Except for the pictures, retype the records that follow exactly.

Data records:
------------------------

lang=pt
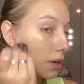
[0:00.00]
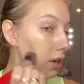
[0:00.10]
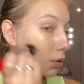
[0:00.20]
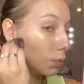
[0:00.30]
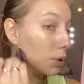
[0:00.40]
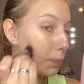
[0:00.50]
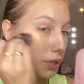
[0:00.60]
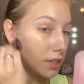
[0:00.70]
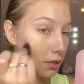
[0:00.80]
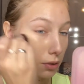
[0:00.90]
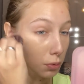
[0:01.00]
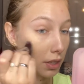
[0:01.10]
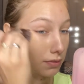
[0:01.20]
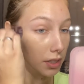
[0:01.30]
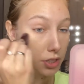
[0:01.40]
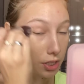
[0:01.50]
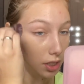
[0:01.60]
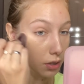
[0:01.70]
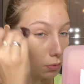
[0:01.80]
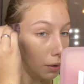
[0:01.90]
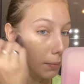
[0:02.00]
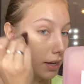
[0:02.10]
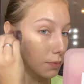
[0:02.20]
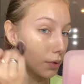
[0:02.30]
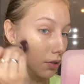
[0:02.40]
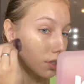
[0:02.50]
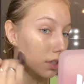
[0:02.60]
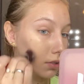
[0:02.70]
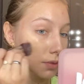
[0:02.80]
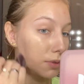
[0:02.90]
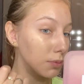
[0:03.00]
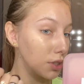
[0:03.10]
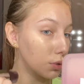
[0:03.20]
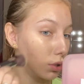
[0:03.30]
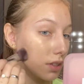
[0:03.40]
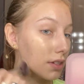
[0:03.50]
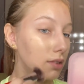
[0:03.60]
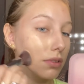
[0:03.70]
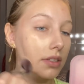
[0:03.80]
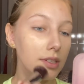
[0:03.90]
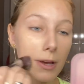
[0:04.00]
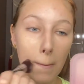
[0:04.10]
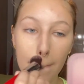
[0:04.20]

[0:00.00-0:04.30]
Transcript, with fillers: Eu, e por isso que eu nunca investi em alguma base, porque eu achei que simplesmente todas eram assim.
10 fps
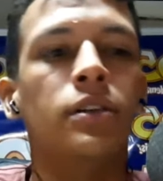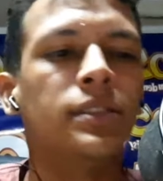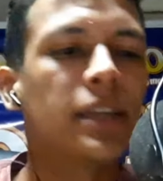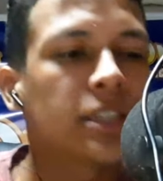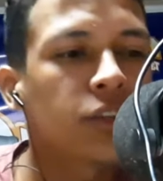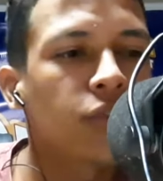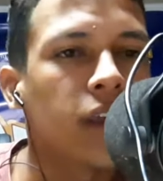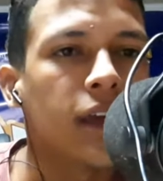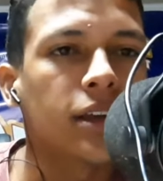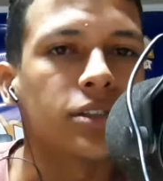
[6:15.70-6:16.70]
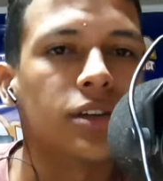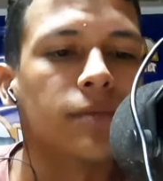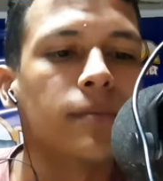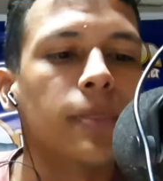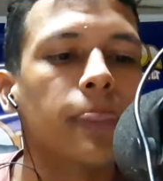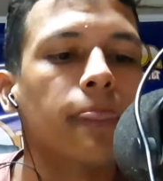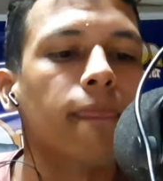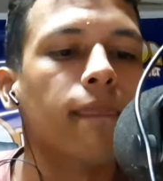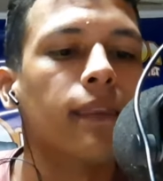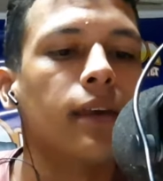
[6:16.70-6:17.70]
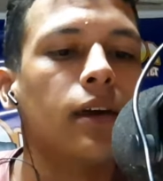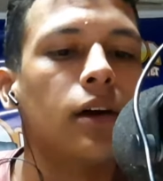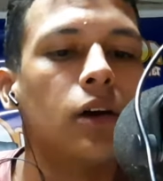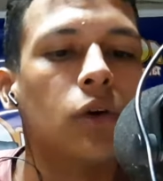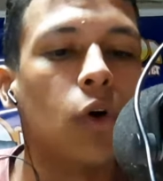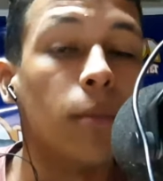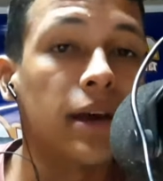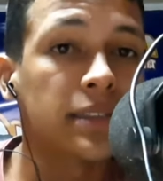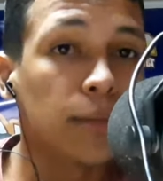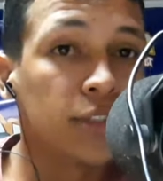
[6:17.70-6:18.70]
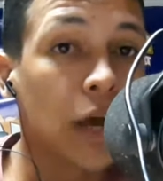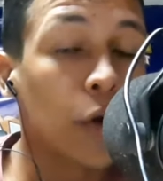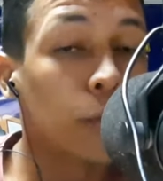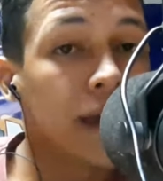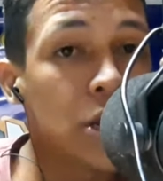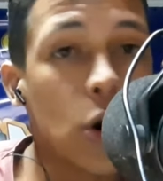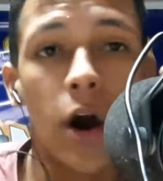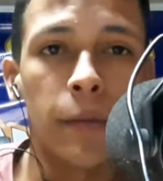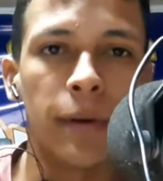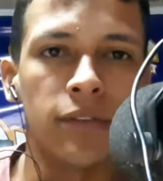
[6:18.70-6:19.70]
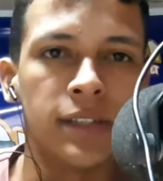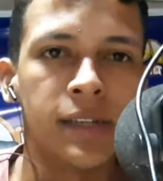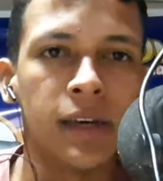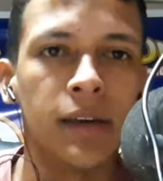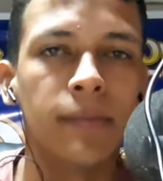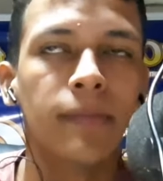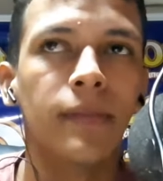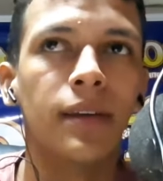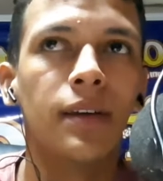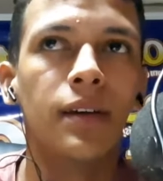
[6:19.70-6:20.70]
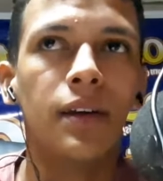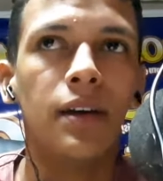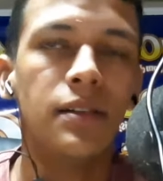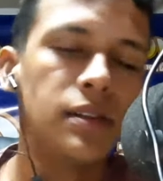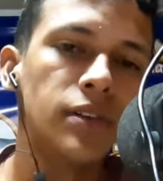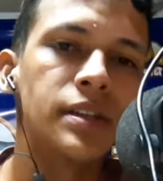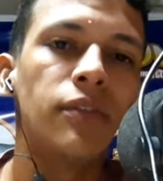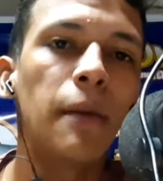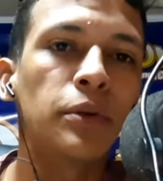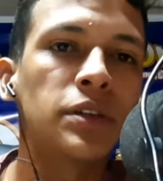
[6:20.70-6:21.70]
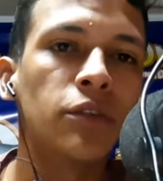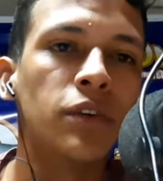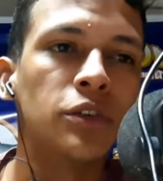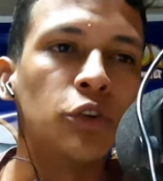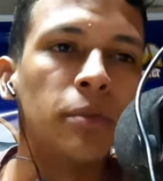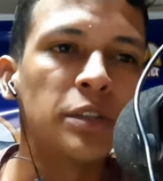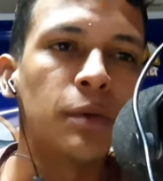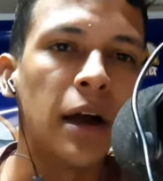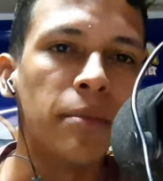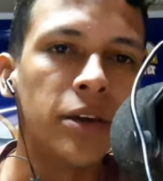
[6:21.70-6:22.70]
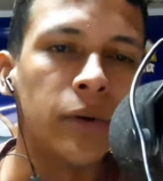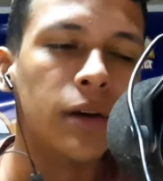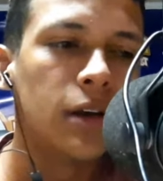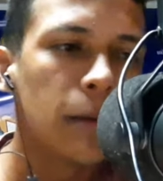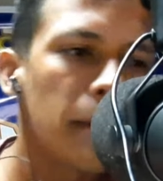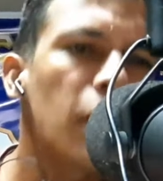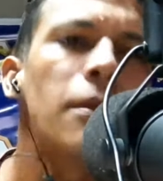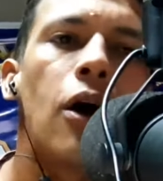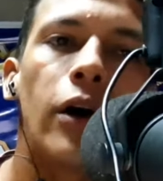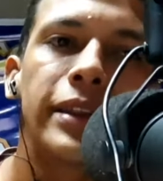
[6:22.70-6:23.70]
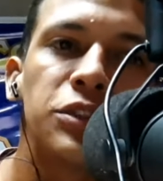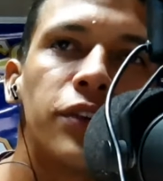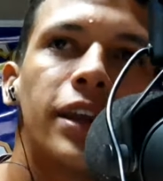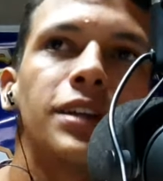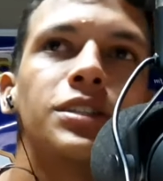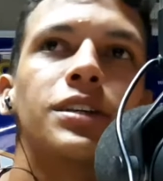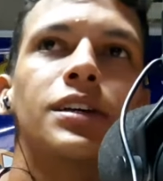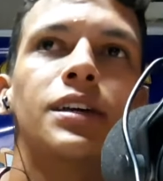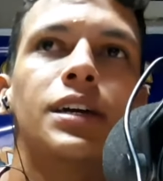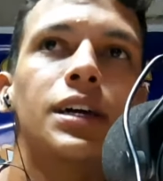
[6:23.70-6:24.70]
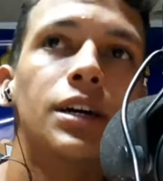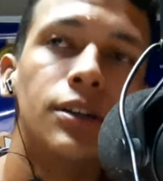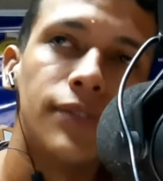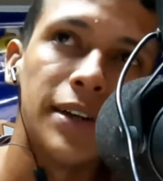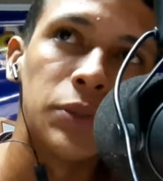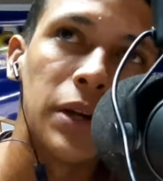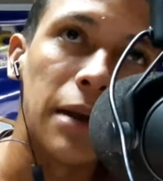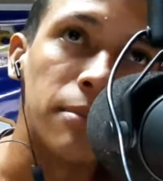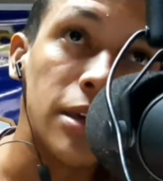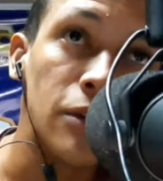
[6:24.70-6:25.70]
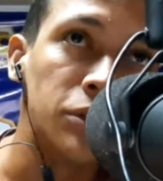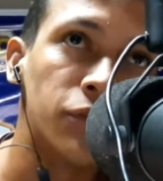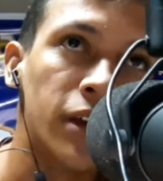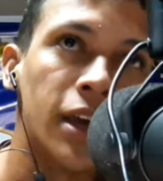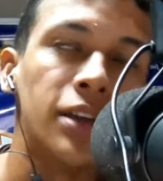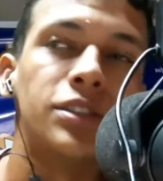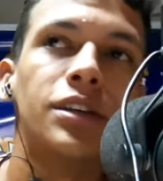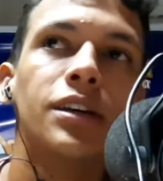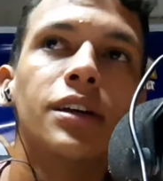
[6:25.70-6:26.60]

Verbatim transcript: Seja diferente. Comece a buscar o melhor para você. Se você vai para o serviço no mesmo caminho, pega uma rota diferente. Faça um caminho diferente.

------------------------

* **OUTPUT FOR THIS TASK**
lang=pt
[0:00.00]
[0:00.10]
[0:00.20]
[0:00.30]
[0:00.40]
[0:00.50]
[0:00.60]
[0:00.70]
[0:00.80]
[0:00.90]
[0:01.00]
[0:01.10]
[0:01.20]
[0:01.30]
[0:01.40]
[0:01.50]
[0:01.60]
[0:01.70]
[0:01.80]
[0:01.90]
[0:02.00]
[0:02.10]
[0:02.20]
[0:02.30]
[0:02.40]
[0:02.50]
[0:02.60]
[0:02.70]
[0:02.80]
[0:02.90]
[0:03.00]
[0:03.10]
[0:03.20]
[0:03.30]
[0:03.40]
[0:03.50]
[0:03.60]
[0:03.70]
[0:03.80]
[0:03.90]
[0:04.00]
[0:04.10]
[0:04.20]

[0:00.00-0:04.30]
Transcript, with fillers: Eu, e por isso que eu nunca investi em alguma base, porque eu achei que simplesmente todas eram assim.
10 fps
[6:15.70-6:16.70]
[6:16.70-6:17.70]
[6:17.70-6:18.70]
[6:18.70-6:19.70]
[6:19.70-6:20.70]
[6:20.70-6:21.70]
[6:21.70-6:22.70]
[6:22.70-6:23.70]
[6:23.70-6:24.70]
[6:24.70-6:25.70]
[6:25.70-6:26.60]

Verbatim transcript: Seja diferente. Comece a buscar o melhor para você. Se você vai para o serviço no mesmo caminho, pega uma rota diferente. Faça um caminho diferente.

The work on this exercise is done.